Alla fine si alzò di scatto dal proprio posto, afferrò un attizzatoio dal camino e si diresse deciso verso la porta. Usò lo strumento come leva sullo stipite e scassinò la serratura. Avvertì come un alito di aria gelida liberarsi dall’antro scuro. Con la candela esaminò l’interno. Non c’era nulla d’interessante, solo una stanza vuota con un grande armadio di legno.
Ma era sigillato col nastro isolante.
Crespi si addentrò nell’ambiente e si avvicinò al mobile, domandandosi cosa potesse contenere. Non riuscendo a farsi una ragione del nuovo mistero, decise di controllare di persona. Strappò il nastro e spalancò le ante. Da un ripiano cadde un enorme sacco nero che gli rovesciò addosso una cascata di polvere scura. La candela si spense, e la porta alle sue spalle si richiuse con un colpo secco.
«Ma che cazzo...» protestò. Poi tornò indietro e cercò di aprire, inutilmente. C’era una seconda serratura e adesso era bloccata. Si frugò in tasca in cerca dell’accendino, lo trovò e riaccese la candela.

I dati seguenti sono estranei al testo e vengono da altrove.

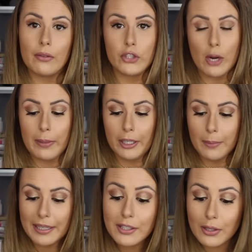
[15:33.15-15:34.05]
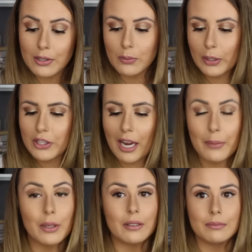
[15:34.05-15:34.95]
of sharpening your pencils, which
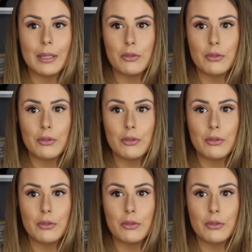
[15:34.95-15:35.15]
I will,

La nuvola grigia si era in parte depositata sul pavimento e le pareti tutt’intorno. Ma era così leggera che, ogni volta che lui faceva anche un piccolo movimento, tornava a sollevarsi. Che roba era? Si piegò per verificarla al tatto. Cenere, si disse.
E, senza accorgersene, cominciò a inalarla.